[Opening Dataset excerpts section]

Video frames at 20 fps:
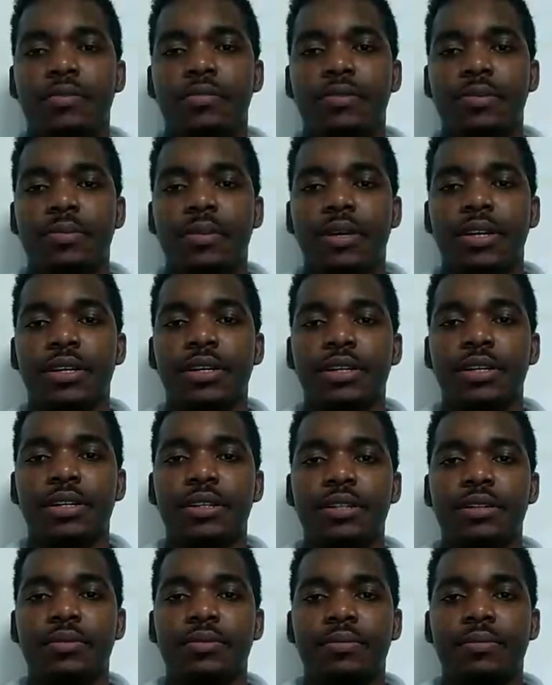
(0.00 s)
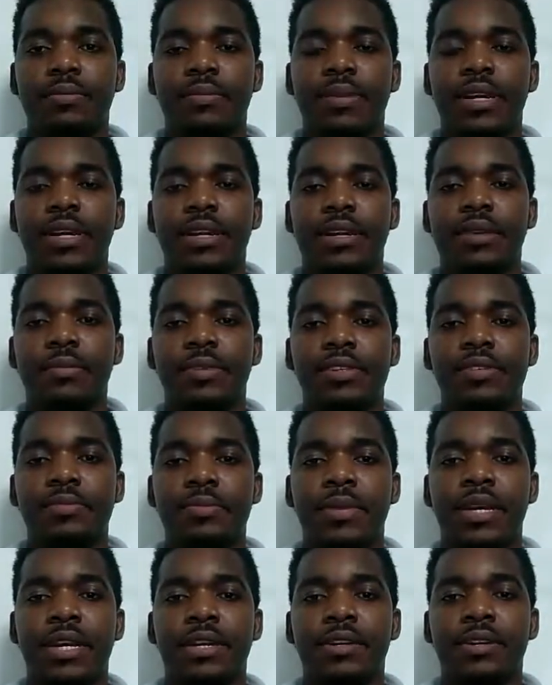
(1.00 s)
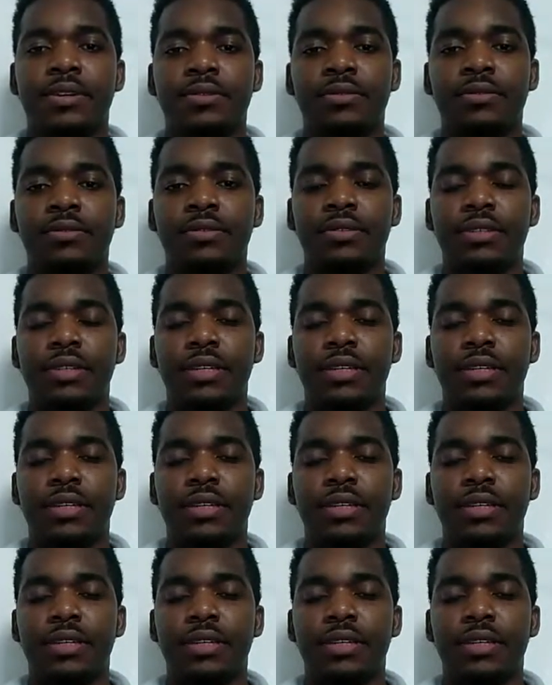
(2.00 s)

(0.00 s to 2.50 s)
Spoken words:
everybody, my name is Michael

[Closing Dataset excerpts section]

= Exercise instructions =
Could you output all of the entries above exactly? Leave the pictures out.

= Result for this task =
Video frames at 20 fps:
(0.00 s)
(1.00 s)
(2.00 s)

(0.00 s to 2.50 s)
Spoken words:
everybody, my name is Michael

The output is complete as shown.